Um novo estudo da Universidade da Flórida Mediano descobriu fortes evidências de que a emissão de moléculas dos cometas pode ser o resultado da elaboração do início do nosso Sistema Solar.

Os resultados foram publicados na revista The Planetary Science Journal.

O estudo foi liderado por Olga Harrington Pinto, candidata a doutoramento no Departamento de Física da mesma universidade.

A mensuração da proporção de certas moléculas presentes depois a emissão de gases dos cometas pode fornecer conhecimentos sobre a elaboração química dos primeiros sistemas solares e do processamento físico dos cometas depois a sua formação, diz Harrington Pinto. A libertação de gases ocorre quando os cometas, que são pequenos corpos de poeira, rocha e gelo no Sistema Solar, aquecem.

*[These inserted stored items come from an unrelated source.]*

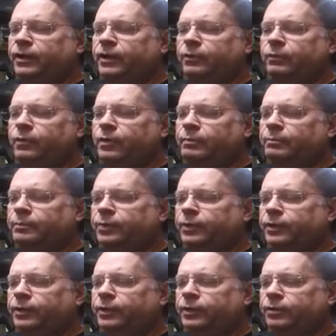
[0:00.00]
on what
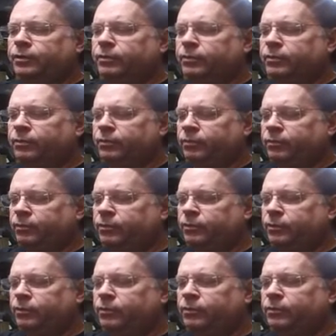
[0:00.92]
bullet
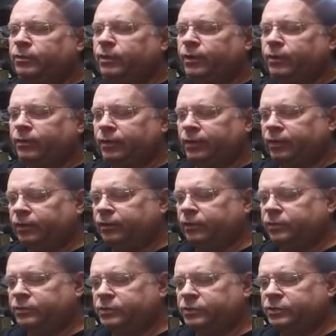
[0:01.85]
you are going to
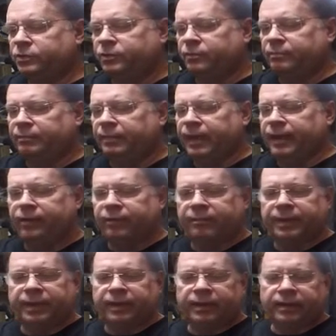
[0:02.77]
use, you may or
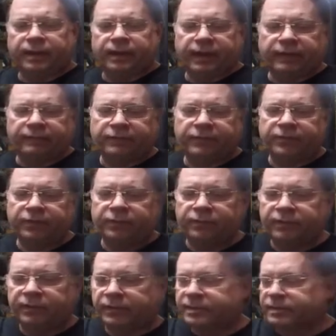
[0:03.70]
may not have to do
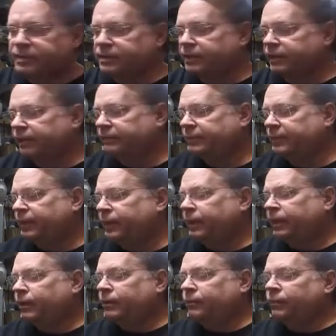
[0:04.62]
this step.
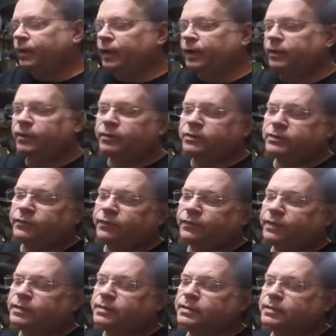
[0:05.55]
What I use for
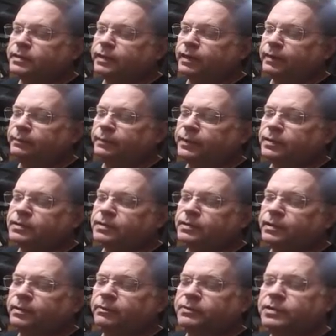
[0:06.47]
this step is
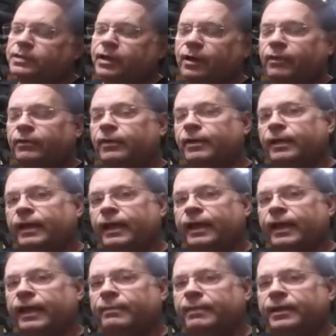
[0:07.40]
what's called a
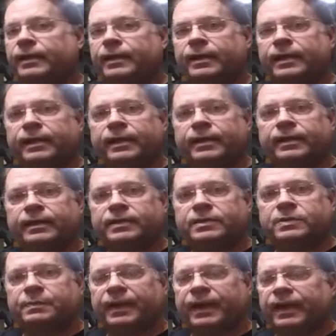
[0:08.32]
Lyman neck
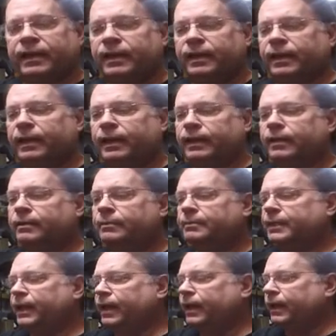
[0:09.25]
expanding M
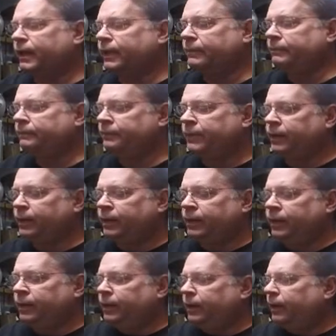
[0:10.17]
die,
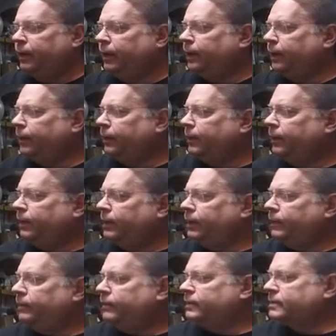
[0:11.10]
and
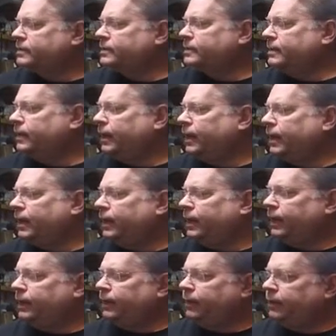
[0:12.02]
in this
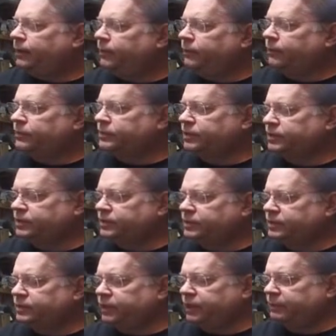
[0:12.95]
die there's a
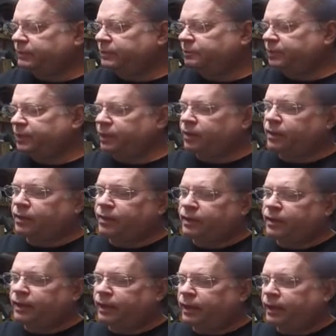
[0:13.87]
stepped plug.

Porquê segmento da sua investigação, Harrington Pinto compilou as quantidades de chuva, dióxido de carbono e monóxido de carbono de 25 cometas para testar as previsões da formação e evolução do Sistema Solar.

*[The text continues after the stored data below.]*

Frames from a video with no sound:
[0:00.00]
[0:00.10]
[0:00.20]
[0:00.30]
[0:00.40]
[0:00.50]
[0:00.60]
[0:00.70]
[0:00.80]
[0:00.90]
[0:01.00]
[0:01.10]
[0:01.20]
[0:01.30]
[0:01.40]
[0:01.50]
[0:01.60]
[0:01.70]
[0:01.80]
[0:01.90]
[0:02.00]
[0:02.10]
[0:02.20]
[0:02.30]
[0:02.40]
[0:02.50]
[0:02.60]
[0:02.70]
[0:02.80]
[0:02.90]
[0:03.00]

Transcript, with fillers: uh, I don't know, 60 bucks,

Isto permitiu o estudo de quase o duplo dos dados de monóxido de carbono/dióxido de carbono cometários. As medições vieram de uma variedade de publicações científicas. Ela combinou cuidadosamente os dados obtidos com diferentes telescópios e diferentes equipas de investigação quando as medições eram simultâneas e pôde confirmar que os dados estavam todos muito calibrados.

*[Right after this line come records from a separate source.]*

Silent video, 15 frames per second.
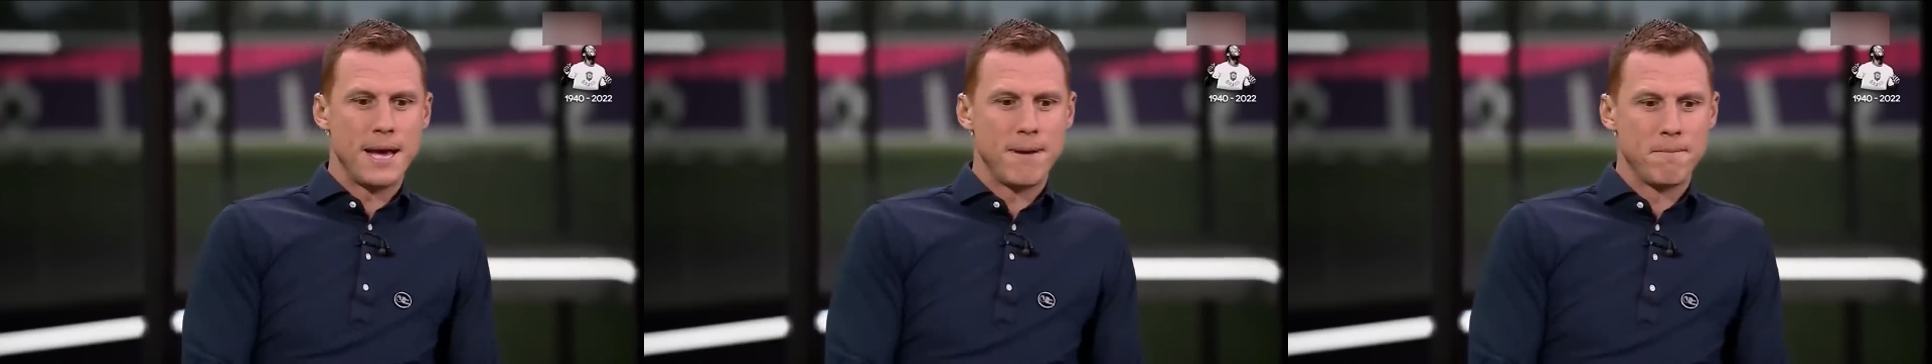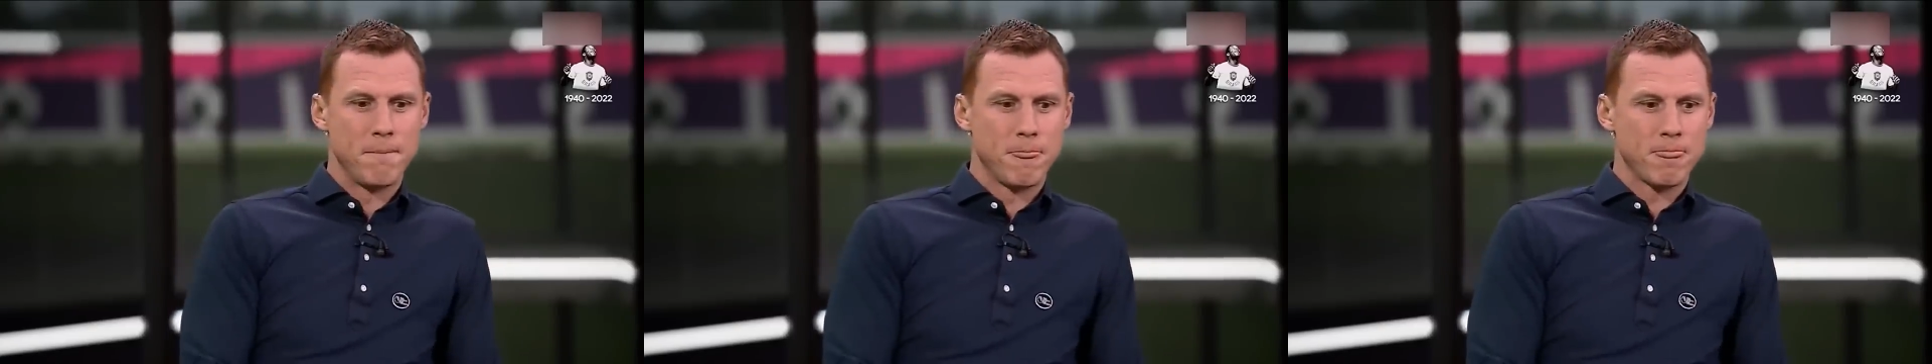
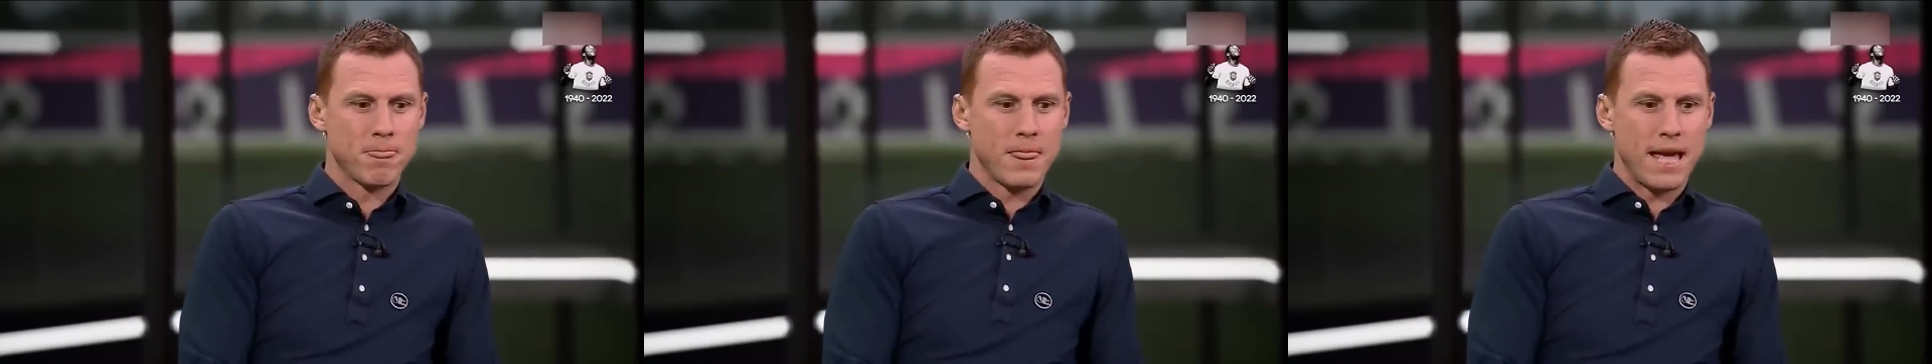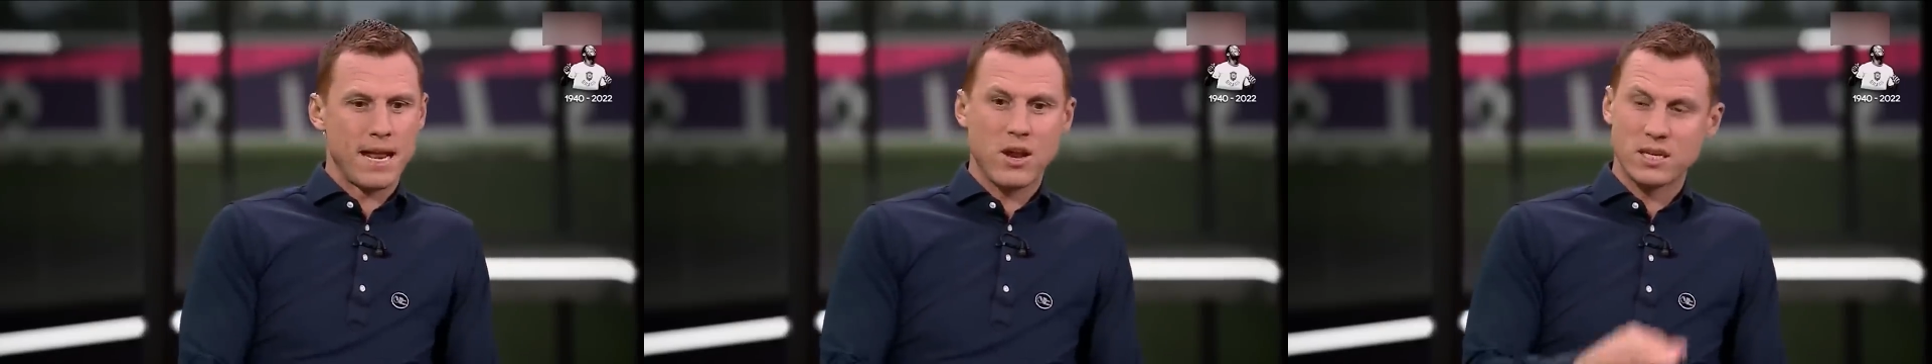
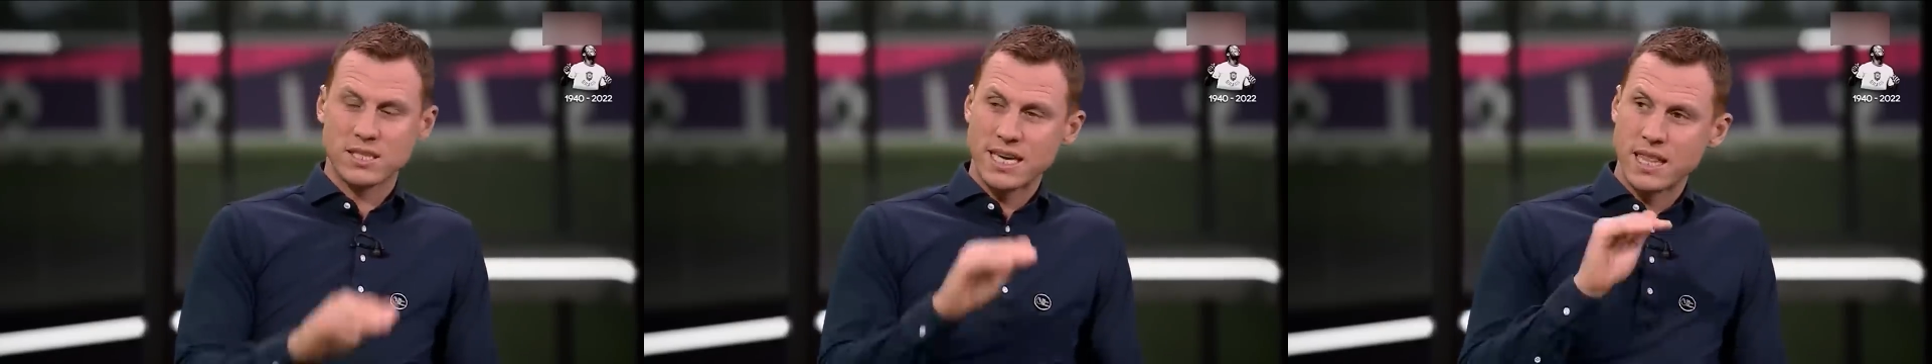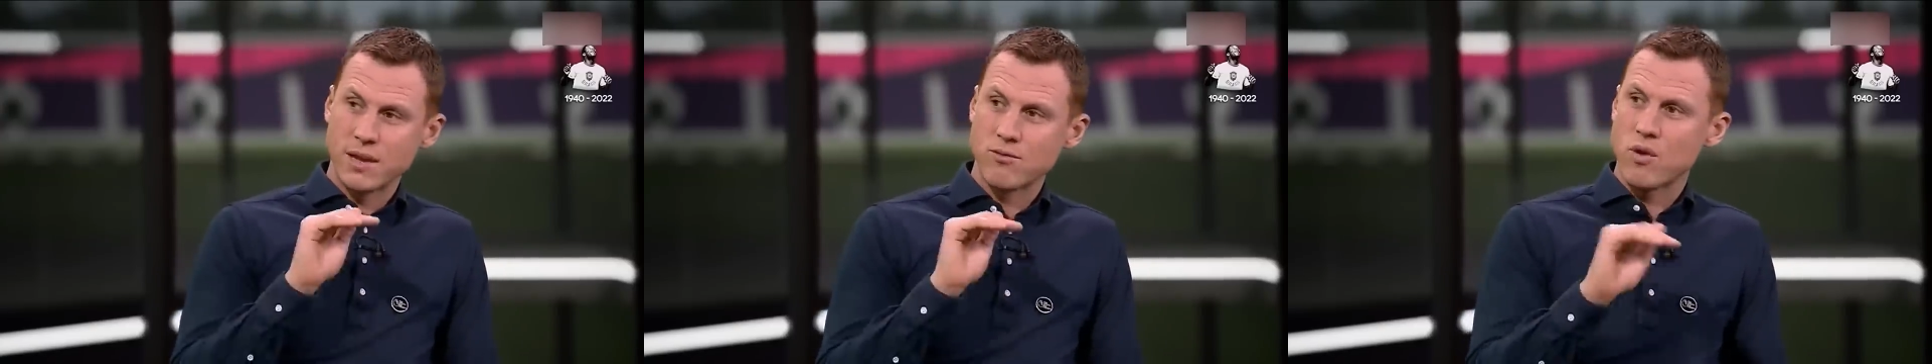And
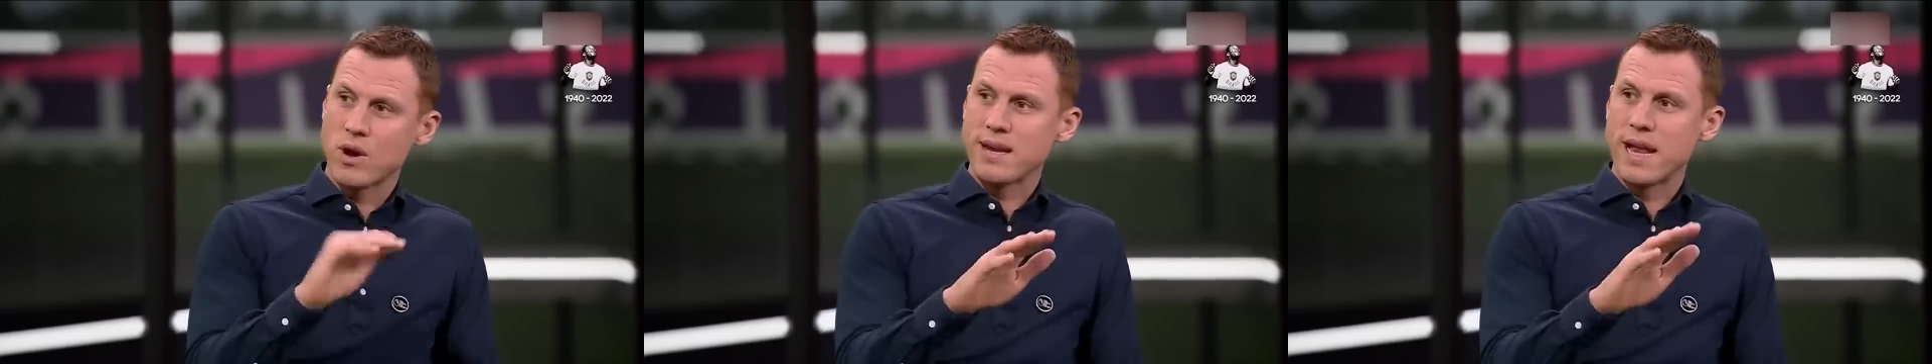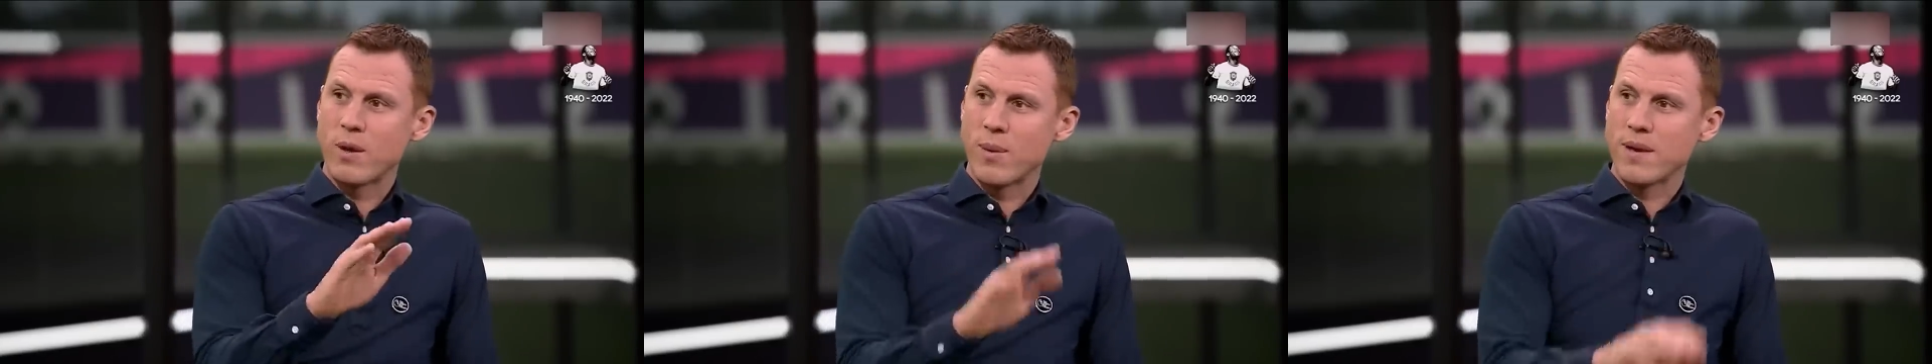like I say, they're
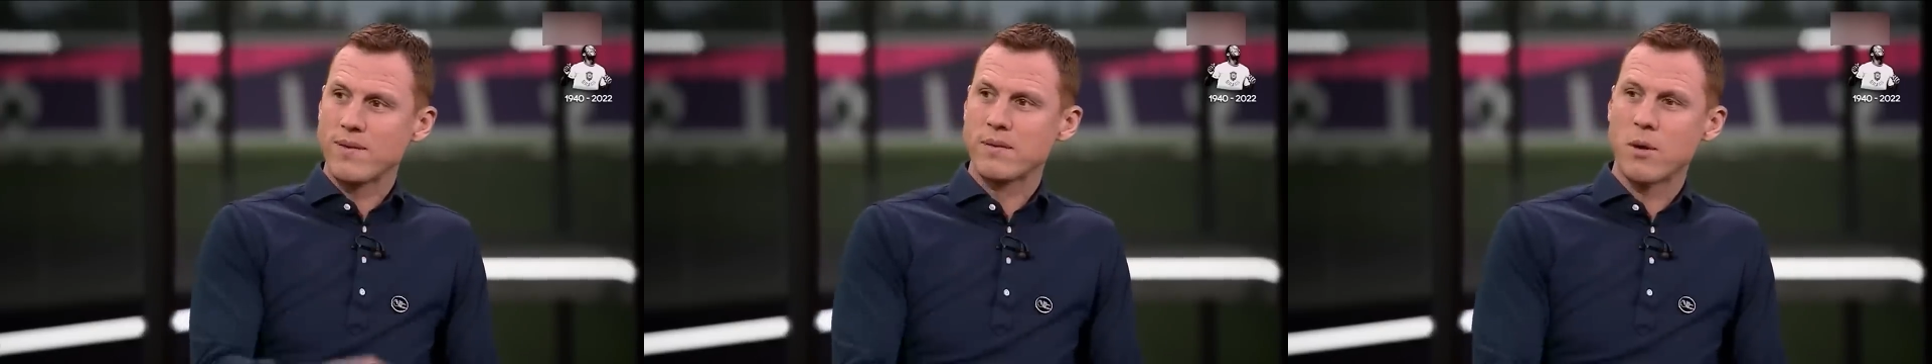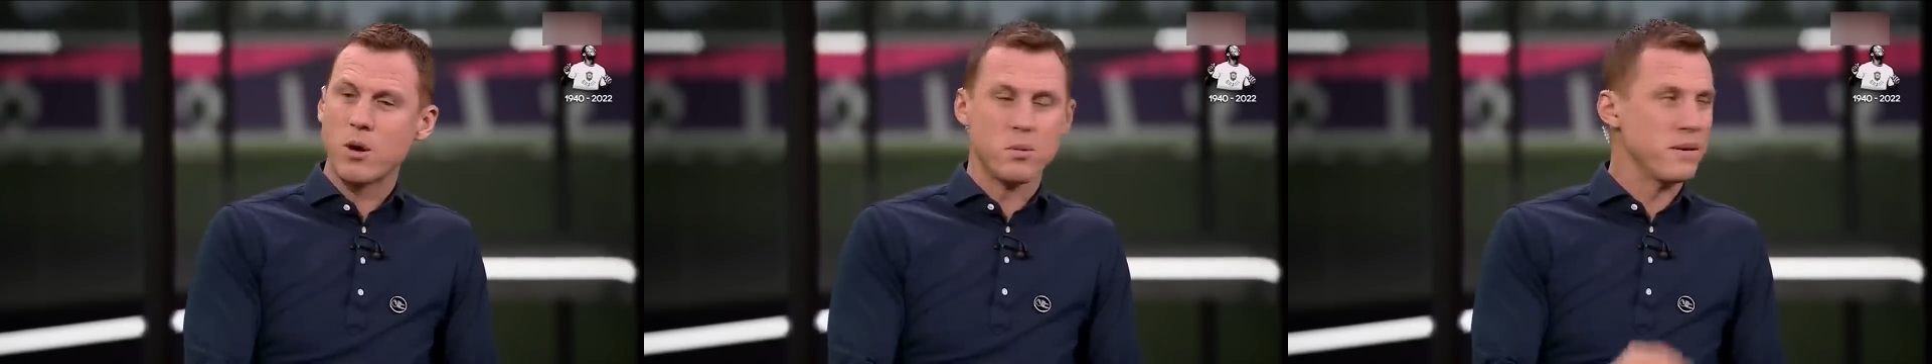riding that
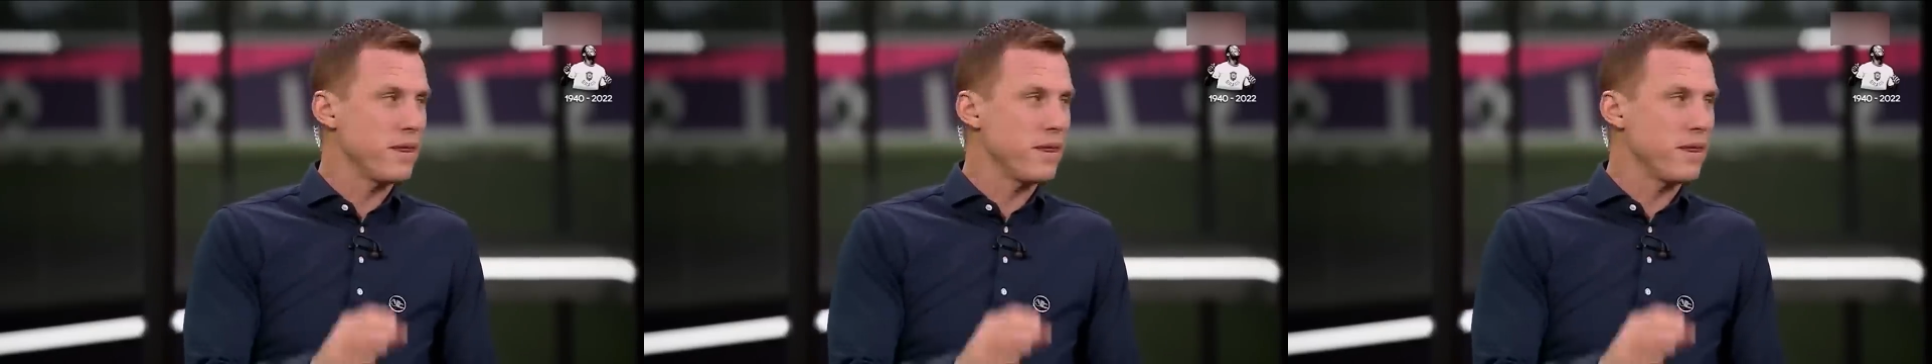wave at the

“Um dos resultados mais interessantes é que cometas muito longe do Sol com órbitas na nuvem de Oort que nunca, ou só raramente, orbitaram perto do Sol, foram vistos a produzir mais CO2 do que CO na sua cabeleira, enquanto que cometas que fizeram muitas mais viagens perto do Sol comportam-se de forma oposta”, disse Harrington Pinto. “Isto nunca tinha sido visto de forma conclusiva antes”.

“Curiosamente, os dados são consistentes com as previsões de que os cometas que têm permanecido muito longe do Sol, na nuvem de Oort, podem ter sido bombardeados por raios cósmicos na sua superfície de tal forma que criaram uma estrato externa pobre em CO”, explicou Harrington Pinto. “Depois da sua primeira ou segunda viagem perto do Sol, esta estrato exterior processada é arranque pelo Sol, revelando uma elaboração muito mais pura, que liberta muito mais CO”.

A investigadora diz que o próximo passo do trabalho é averiguar as primeiras observações de centauros que a sua equipa fez com o Telescópio Espacial James Webb a término de medir diretamente o monóxido de carbono e dióxido de carbono e assim confrontar os resultados com nascente estudo.